Problem on understanding the definition of "Real Numbers" Assume that a cut is defined like this :  
A cut of a set like $M$ is a subset of $M$ like $A$ such that :
1. $A \neq \emptyset $ and $A\neq M$
2. $\forall a,b \in M \space \space a\in A \space\land b<a \implies b \in A$
3. $A$ doesn't have a maximum.  
Then, we can define real numbers like this :
$R=\{A\subseteq \Bbb Q :A \text{ is  a  cut}\}$  
Now, I have three problems.  


*

*Isn't $\Bbb R$ supposed to be larger than $\Bbb Q$? I've learned that $\Bbb Q\subset \Bbb R$ . But with this definition, $\Bbb R$ is the union of many subsets of $\Bbb Q$. So again, it's a subset of $\Bbb Q$ .  

*What's the reason of adding the 3rd statement? 

*From second statement, Can we conclude that $A$ doesn't have minimum?  
Note 1 : By $\Bbb Q$, I mean Rational Numbers.
Note 2 : This is the definition of one my professors who wanted to explain it briefly. I'm not sure if it's complete or wrong.  That's why I asked it here.  
Thanks in advance.
 A: *

*The elements of $\Bbb R$, defined like this, are (infinite) subsets of $\Bbb Q$. Hence no element of $\Bbb R$ is an element of $\Bbb Q$. For now, $\Bbb R$ and $\Bbb Q$ are disjoint. However, we can identify $\Bbb Q$ with a subset of $\Bbb R$ in a natural way, by identifying the rational number $q$ with the cut $\{\,x\in \Bbb Q\mid x<q\,\}$.

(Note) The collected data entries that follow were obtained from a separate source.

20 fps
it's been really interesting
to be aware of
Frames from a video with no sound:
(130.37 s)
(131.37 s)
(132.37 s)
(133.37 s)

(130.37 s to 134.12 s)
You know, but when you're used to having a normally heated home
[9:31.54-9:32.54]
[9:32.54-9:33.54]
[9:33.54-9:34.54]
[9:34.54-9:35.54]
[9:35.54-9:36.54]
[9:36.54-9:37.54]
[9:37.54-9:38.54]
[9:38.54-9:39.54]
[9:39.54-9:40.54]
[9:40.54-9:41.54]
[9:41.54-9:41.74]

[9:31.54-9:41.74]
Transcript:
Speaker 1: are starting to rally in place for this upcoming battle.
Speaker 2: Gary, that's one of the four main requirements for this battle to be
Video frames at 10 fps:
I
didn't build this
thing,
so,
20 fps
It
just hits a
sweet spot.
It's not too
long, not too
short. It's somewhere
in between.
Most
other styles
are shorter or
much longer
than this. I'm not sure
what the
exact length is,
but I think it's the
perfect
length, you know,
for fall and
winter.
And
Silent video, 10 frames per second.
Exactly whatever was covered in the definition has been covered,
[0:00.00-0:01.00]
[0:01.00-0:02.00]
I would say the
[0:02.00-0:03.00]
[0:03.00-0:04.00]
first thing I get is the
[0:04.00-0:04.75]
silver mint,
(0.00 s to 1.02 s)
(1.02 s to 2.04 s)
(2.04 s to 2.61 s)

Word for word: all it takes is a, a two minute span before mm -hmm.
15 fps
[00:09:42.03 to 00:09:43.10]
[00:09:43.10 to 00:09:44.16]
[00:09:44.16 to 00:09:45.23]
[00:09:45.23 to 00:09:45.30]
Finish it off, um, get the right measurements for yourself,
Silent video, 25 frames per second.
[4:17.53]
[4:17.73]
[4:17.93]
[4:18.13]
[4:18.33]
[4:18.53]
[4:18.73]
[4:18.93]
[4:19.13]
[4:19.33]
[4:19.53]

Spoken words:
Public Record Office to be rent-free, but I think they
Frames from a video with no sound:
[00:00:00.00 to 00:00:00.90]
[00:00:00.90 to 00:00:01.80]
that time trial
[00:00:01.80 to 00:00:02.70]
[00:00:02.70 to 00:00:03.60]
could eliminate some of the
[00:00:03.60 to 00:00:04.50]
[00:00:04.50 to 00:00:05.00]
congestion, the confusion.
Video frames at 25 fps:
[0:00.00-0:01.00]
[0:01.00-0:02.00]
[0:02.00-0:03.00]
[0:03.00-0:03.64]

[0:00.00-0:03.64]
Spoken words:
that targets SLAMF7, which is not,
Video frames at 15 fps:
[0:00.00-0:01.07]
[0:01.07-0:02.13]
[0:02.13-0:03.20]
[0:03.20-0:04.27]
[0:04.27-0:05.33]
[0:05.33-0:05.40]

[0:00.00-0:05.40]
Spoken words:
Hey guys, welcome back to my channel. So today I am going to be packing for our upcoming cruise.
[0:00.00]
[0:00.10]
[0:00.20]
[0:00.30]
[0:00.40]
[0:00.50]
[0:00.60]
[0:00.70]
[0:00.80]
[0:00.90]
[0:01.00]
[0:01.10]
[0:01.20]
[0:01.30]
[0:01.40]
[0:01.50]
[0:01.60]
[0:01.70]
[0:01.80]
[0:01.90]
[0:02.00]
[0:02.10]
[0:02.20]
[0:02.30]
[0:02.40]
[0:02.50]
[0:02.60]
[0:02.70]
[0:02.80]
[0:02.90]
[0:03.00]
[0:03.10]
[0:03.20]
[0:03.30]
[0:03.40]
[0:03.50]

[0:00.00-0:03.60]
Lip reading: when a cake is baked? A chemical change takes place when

*If we allow maxima, the sets $\{\,x\in\Bbb Q\mid x\le 0\,\}$ and $\{\,x\in\Bbb Q\mid x< 0\,\}$ would both be cuts. This is not what we want (it just doesn't work out when proceding).

*No, see above.
A: 1) $\mathbb{R}$ is not the union of many subsets of $\mathbb{Q}$, it qualifies as a so called limit union of subsets of $\mathbb{Q}$. For example, the set of all rational numbers such that $x^2 < 2$ has no equivalent rational representation. This is the union of all sets of the form $x^2 < q$ where $q < 2$, which are all represented by rational numbers, but then the cut itself is not a rational number.
2) I don't know, to be fair, but the answer somewhat stems from the fact that if both open and closed intervals were allowed, then each real number would have identity crisis, because we would not know whether to associate it to  the open or closed interval.
3) Yes, we can conclude that $A$ does not have a minimum whenever $M$ doesn't have a minimum, because then for every $a$ in $A$ we have some $b \in M$ smaller than $a$, then $b \in A$, so $A$ has no minimum. However, if $M$ has a minimal element, then $A$ can consist solely of that minimal element, for example.